Ф. С. Важна ли для вас религиозная ценность «Божественной комедии», или вы принимаете во внимание только ее литературные достоинства?
X. Л. Б. Меня меньше всего интересует религиозная ценность «Божественной комедии». Я хочу сказать, что мне интересны герои поэмы, их судьбы, но всю религиозную концепцию, мысль о награде и каре, эту мысль я никогда не воспринимал. Думать, что наше поведение может привлечь внимание Бога, думать, что мое собственное поведение – я однажды говорил об этом – может привести к вечным мукам или вечному блаженству, кажется мне абсурдным.
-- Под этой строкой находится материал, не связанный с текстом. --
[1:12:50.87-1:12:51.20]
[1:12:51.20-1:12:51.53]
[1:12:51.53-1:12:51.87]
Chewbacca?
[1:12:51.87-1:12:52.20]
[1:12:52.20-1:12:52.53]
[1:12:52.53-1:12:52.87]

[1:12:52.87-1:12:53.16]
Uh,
Этическая сторона «Божественной комедии» – это именно то, что никогда не вызывало у меня интереса.
Ф. С. Какой оценки заслуживает Библия в чисто литературном отношении?
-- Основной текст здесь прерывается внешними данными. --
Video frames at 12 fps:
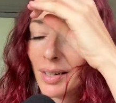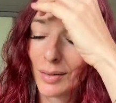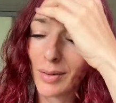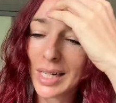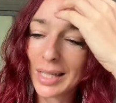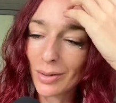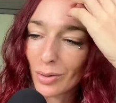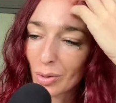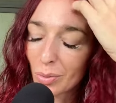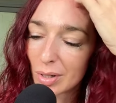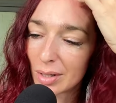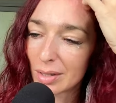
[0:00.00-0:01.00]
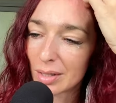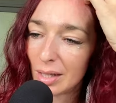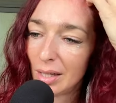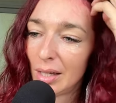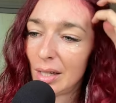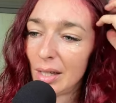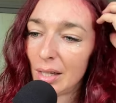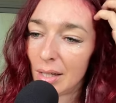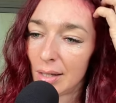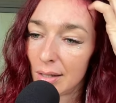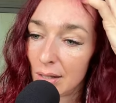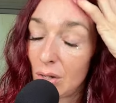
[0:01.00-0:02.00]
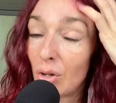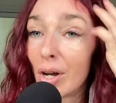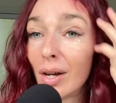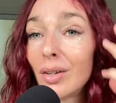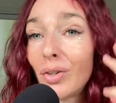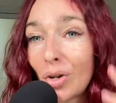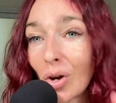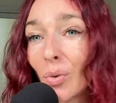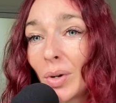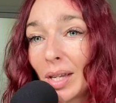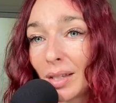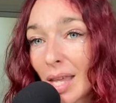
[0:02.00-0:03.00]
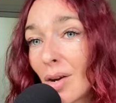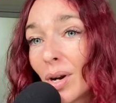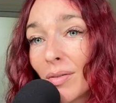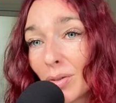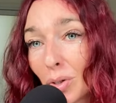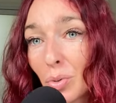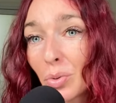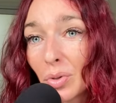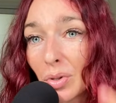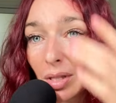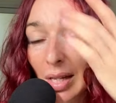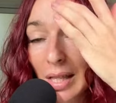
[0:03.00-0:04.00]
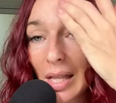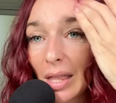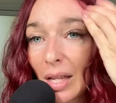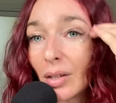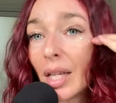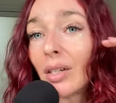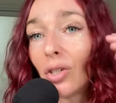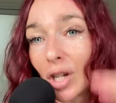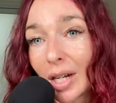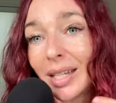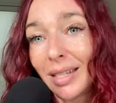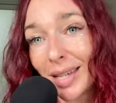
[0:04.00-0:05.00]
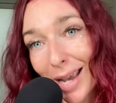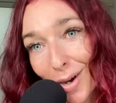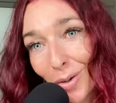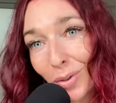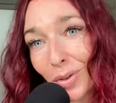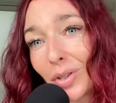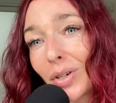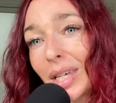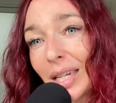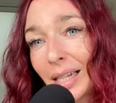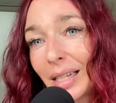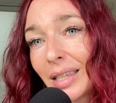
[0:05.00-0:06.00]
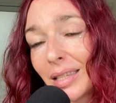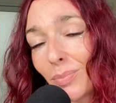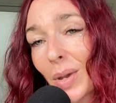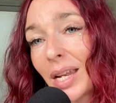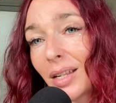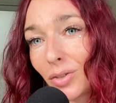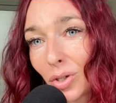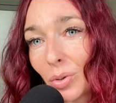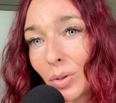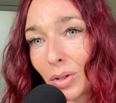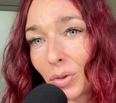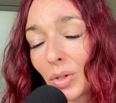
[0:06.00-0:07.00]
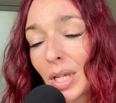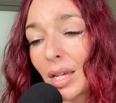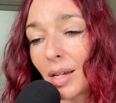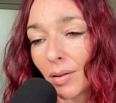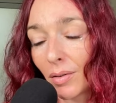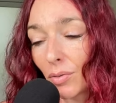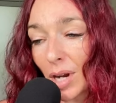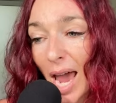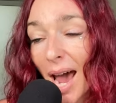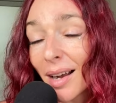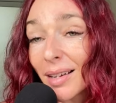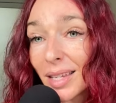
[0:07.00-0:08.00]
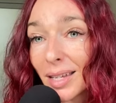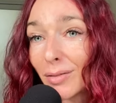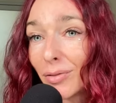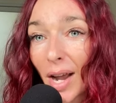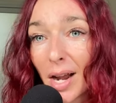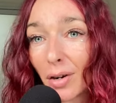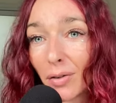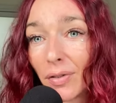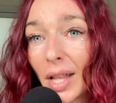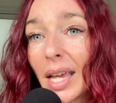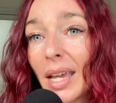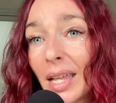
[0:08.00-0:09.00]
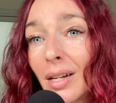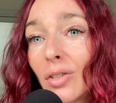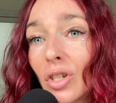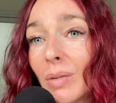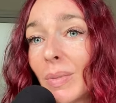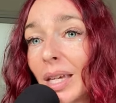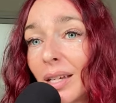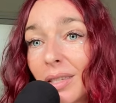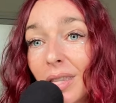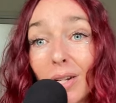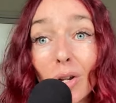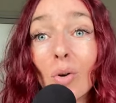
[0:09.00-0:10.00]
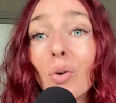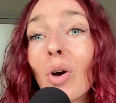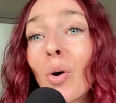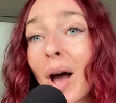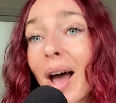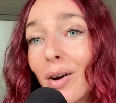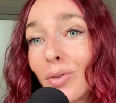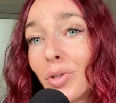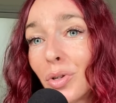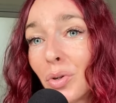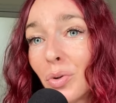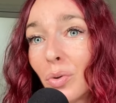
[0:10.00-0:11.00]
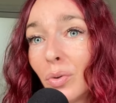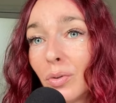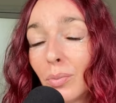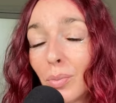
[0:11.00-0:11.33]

are running through the world not knowing they don't have the tools and then they're like shutting down or they're getting in this beta 2 or 3 reactive fight or flight energy because they don't know how to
X. Л. Б. Здесь должно быть много различных оценок, ведь речь идет – как показывает множественное число существительного – о множестве различных книг. Из них наибольшее впечатление на меня производит Книга Иова и Екклезиаст и, разумеется, Евангелия. Редкостная идея – придать священный характер лучшим произведениям одной из литератур – мне кажется, еще не изучена так пристально, как того заслуживает. Я не знаю другого народа, поступившего подобным образом. Результатом явилось одно из богатейших произведений, которыми располагает человечество.
Ф. С. Есть один вопрос, быть может не очень умный, который принято задавать писателям. Говорят, когда Честертона спросили, какую книгу он взял бы с собою на необитаемый остров, он ответил: «Искусство шить башмаки». Но если оставить шутки, как бы вы ответили?
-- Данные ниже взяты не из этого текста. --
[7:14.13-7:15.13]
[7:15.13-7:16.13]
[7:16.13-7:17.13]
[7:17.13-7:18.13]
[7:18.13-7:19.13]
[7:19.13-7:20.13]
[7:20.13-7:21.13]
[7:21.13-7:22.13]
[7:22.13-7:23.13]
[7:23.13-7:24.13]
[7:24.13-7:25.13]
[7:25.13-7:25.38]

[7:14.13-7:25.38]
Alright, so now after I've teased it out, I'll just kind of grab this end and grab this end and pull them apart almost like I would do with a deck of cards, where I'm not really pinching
X. Л. Б. Сначала я попробовал бы сплутовать и назвал бы энциклопедию «Британника». Потом, если бы спрашивающий вынудил меня ограничиться одним томом, я бы выбрал «Историю западной философии» Бертрана Рассела.
Из интервью [4]
– Вас когда-нибудь интересовала живопись?
– Да, на меня произвели большое впечатление Рембрандт, Тернер, Веласкес, Тициан; мне понравились некоторые экспрессионисты. И наоборот, те художники, которыми принято восхищаться – скажем, Эль Греко, – никакого впечатления. Его представление о небе, где обитают епископы, архиепископы, митроносцы, скорей походит на мое представление об аде… Мысль о церковном небе, напоминающем Ватикан, кажется мне отталкивающей. Вам, полагаю, неприятно это слышать, разве нет? А поскольку небо у Эль Греко действительно такое, меня влечет в противоположную сторону. И все из-за моей ностальгии по чистилищу и аду. Но у Эль Греко такое видение связано с неверием, это его безразличие заметно в живописи. Он знал, что другой жизни нет, но чтобы, как говаривал Маседонио Фернандес, «не ссориться с властями», он и писал всех этих епископов.
– Как вы считаете, существует ли другая жизнь?
– Нет, я уверен, что никакой другой жизни не существует; меня бы огорчило, если бы вдруг оказалось, что она существует. Я хочу умереть весь. Даже мысль о том, что после смерти меня будут помнить, мне не нравится. Я жду смерти, забытья и забвения.
– А что для вас мир?
– Мир для меня – неисчерпаемый источник удивлений, огорчений и, разумеется, несчастий, а иногда – зачем лгать? – счастья. Но никакой теории мироустройства у меня нет. Так как я использовал различные метафизические и теологические доктрины в литературных целях, читатели, вероятно, решили, что я исповедую эти доктрины, когда единственное, что я с ними сделал, – применил в литературных целях, не более того. Если бы мне пришлось выдвинуть собственное определение, я бы определил себя как агностика – иными словами, как человека, не верящего в возможность знания. Как мне уже неоднократно приходилось говорить, совершенно не обязательно, чтобы универсум был познан образованным человеком XX или любого другого века. Вот и все.
4
Переведено по изданию: Borges J. L. Veinticinco de agosto 1983 у otros cuentos. Madrid, 1984. P. 102-103.